Microservices

Hi, today’s entry is going to talk about an article written by James Lewis and Martin Fowler called “Microservices” in 2014. Basically, by calling microservices, they are referring to like a particular way of designing software applications as suites of independently deployable services. But something interesting is that there is not a precise definition of that type of architectural style, there are only common characteristics around distinct organizations, business capability, automated deployment, intelligence in endpoints and also decentralized control of languages and data. This was the first time I heard this term, and something strange is that despite I didn’t notice about its existence I’d used them sometimes.
Later in the articles, the authors gave us some characteristics that any Microservice Architecture must have. They are the following:
1.     Componentization via Services: This is telling us that by building software, we put together components. So, this architecture uses libraries (with components as a unit of software that in independent) that are broke down into services. (the out-of-process component that communicates with a mechanism as a web service request). 

2.     Organized around Business Capabilities: The microservice approach applies a division splitting up into services organized around business capability. This includes user-interface, persistent storage, and any external collaboration.

3.     Products not Projects: When creating software, we should be looking at them as a group of qualities that are looking for business capability rather than just a bunch of functional code.

4.     Smart endpoints and dumb pipes:  This are telling us that the endpoints must take care of all the domain logic (receive a request, apply logic, produce a response) and pipes must be lightweight message bus that acts as a message router only.

5.     Decentralized Governance: Here programmers should take advantage of any tool they can have access to, so they should be able to use any programming language or use any technology when needed.

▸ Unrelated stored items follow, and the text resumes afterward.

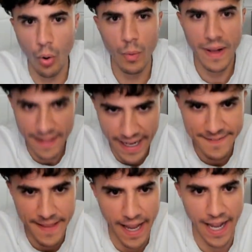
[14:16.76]
We
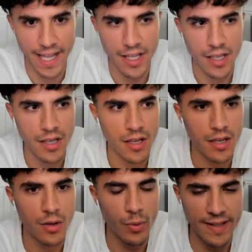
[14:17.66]
like that.
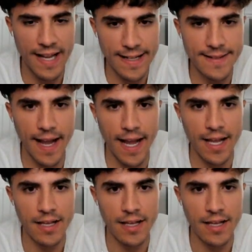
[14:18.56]
We like that.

Also, a programmer should build based on an interface and not on the language.

6.     Decentralized Data Management: As the world’s conceptual model will be different between each system, we should let each service to manage its own database rather that different instances of the same database. (Polyglot Persistence).

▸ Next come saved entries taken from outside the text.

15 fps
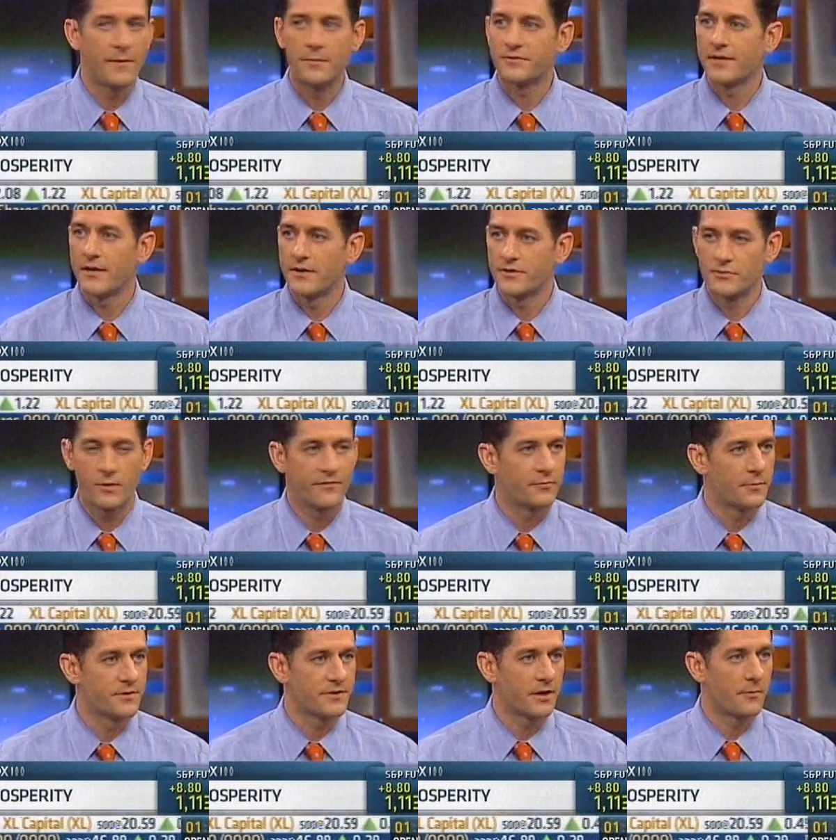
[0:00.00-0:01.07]
people 10 years away
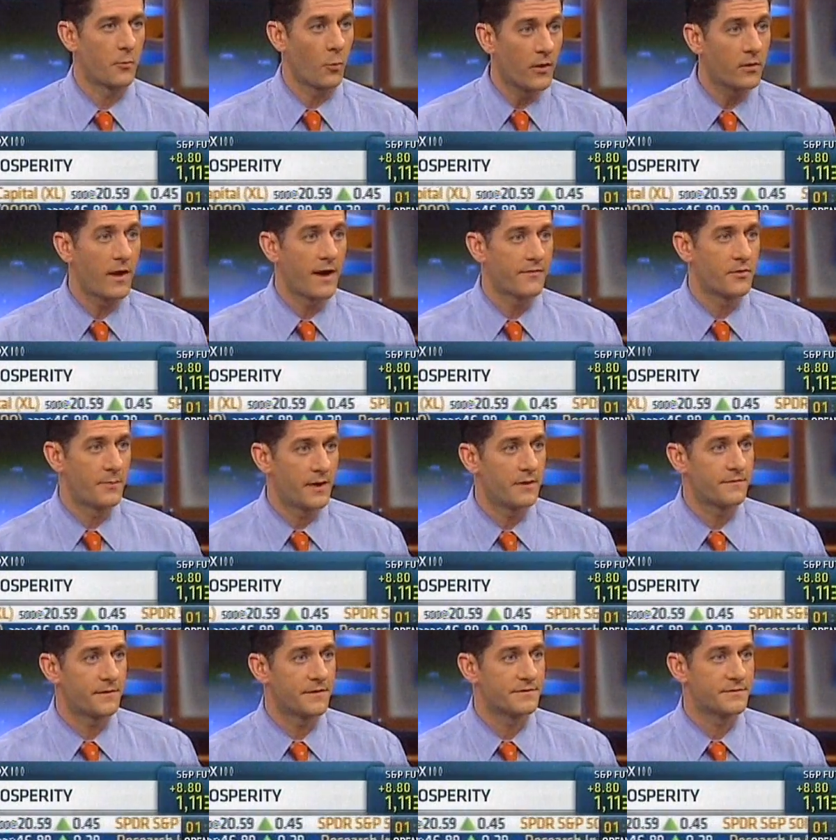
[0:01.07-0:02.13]
from retirement, will have the
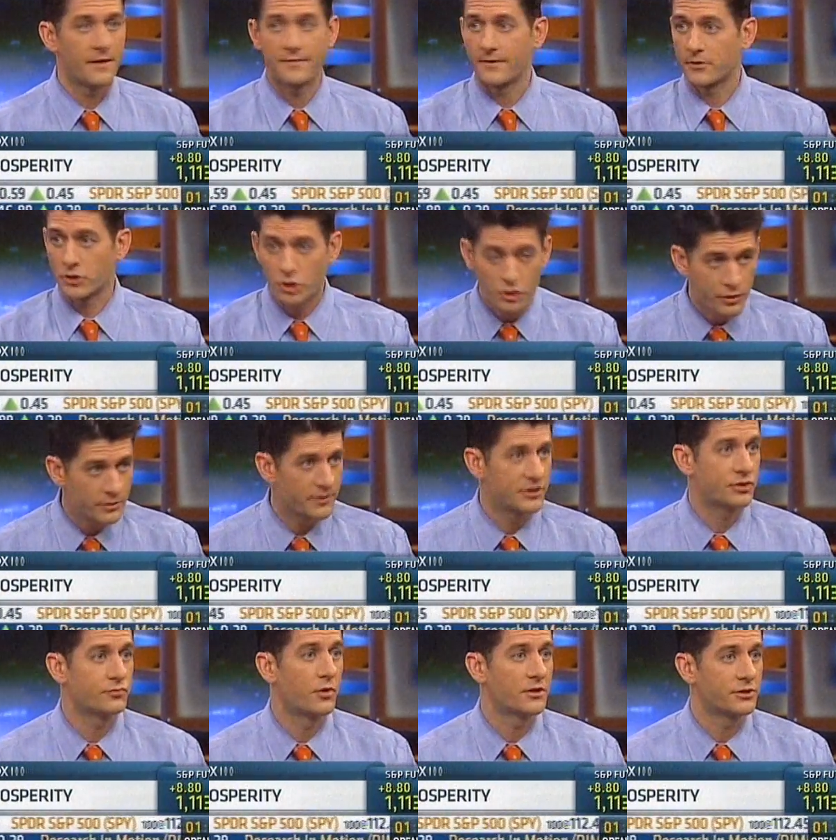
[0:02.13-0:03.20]
benefits that they're currently
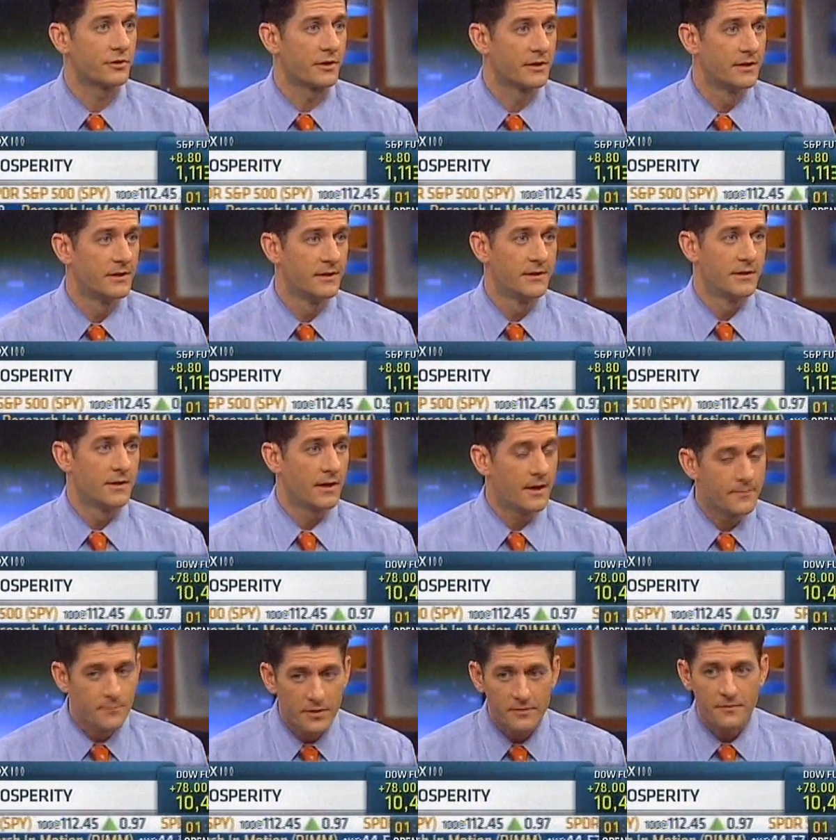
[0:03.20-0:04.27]
structured.
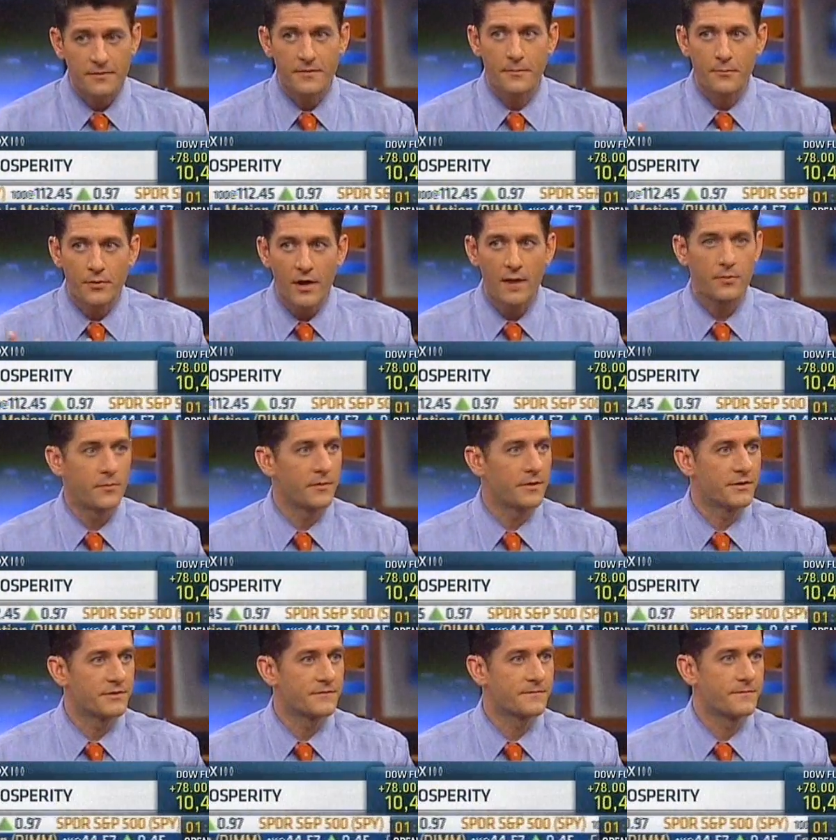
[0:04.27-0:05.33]
But the problem
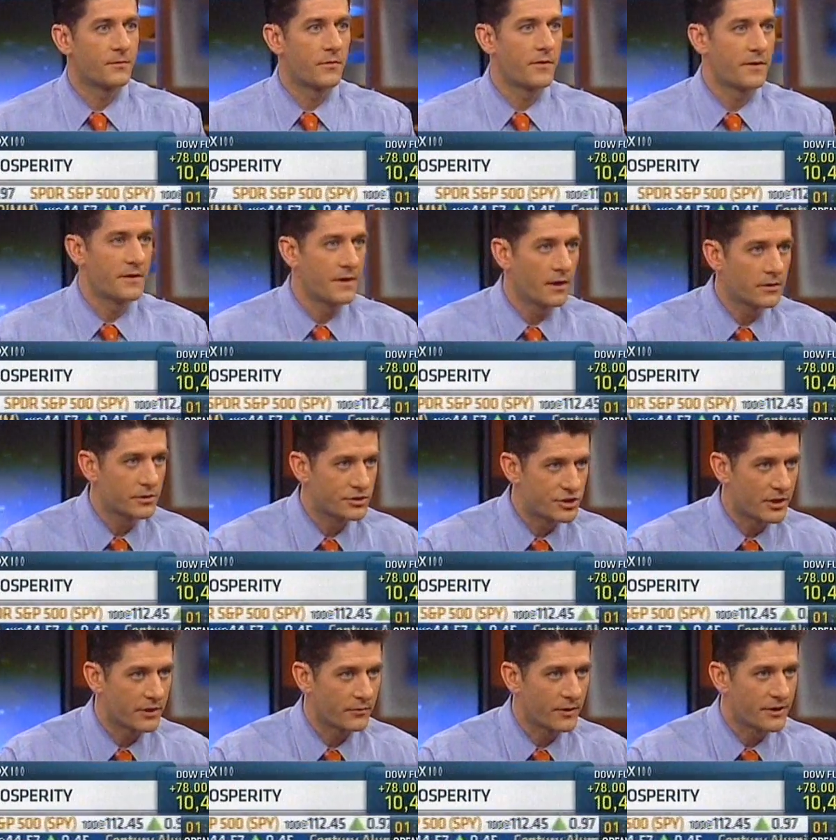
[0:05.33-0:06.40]
is, for the younger
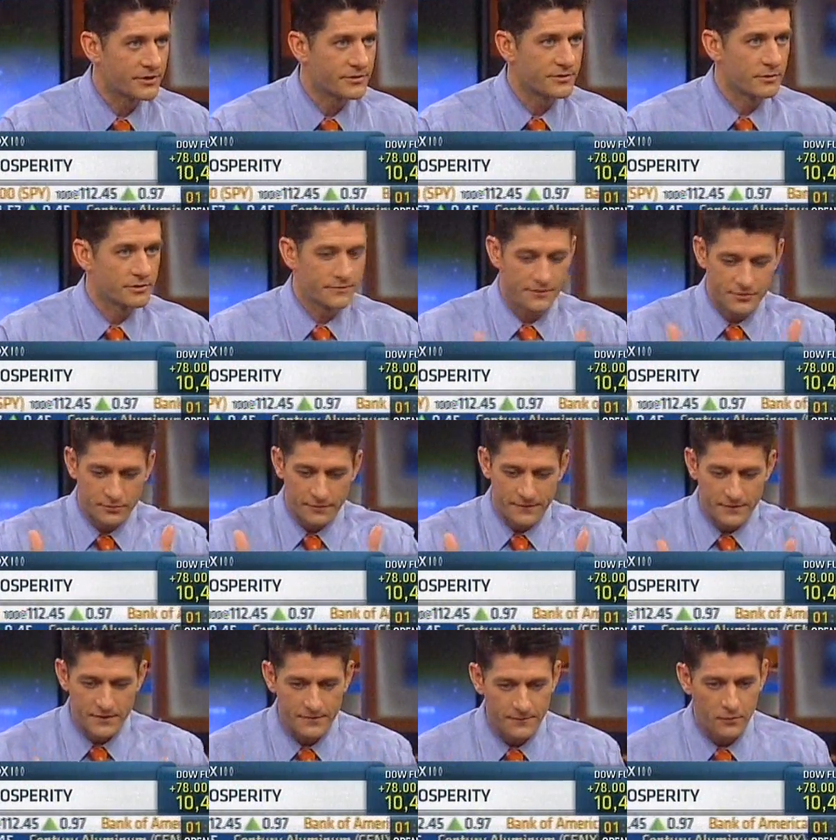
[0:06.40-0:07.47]
generations, those of us who are
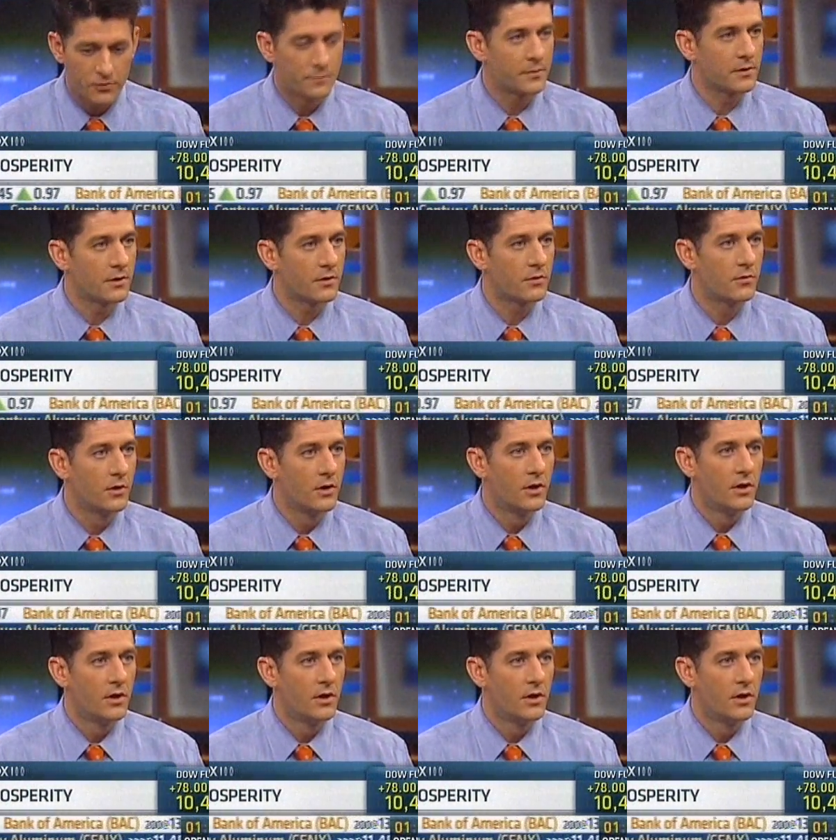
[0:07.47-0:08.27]
54 and below,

7.     Infrastructure Automation: This is simple, it refers to the fact that automated test adds automated deployment.

8.     Design for failure: We should design and create software to be able to tolerate failure, both internal and external services.

9.     Evolutionary Design: We should design and build software capable of evolving over time.

I’m not sure if microservices architecture is the future, but I liked it and I think that using it there would be better quality software out there.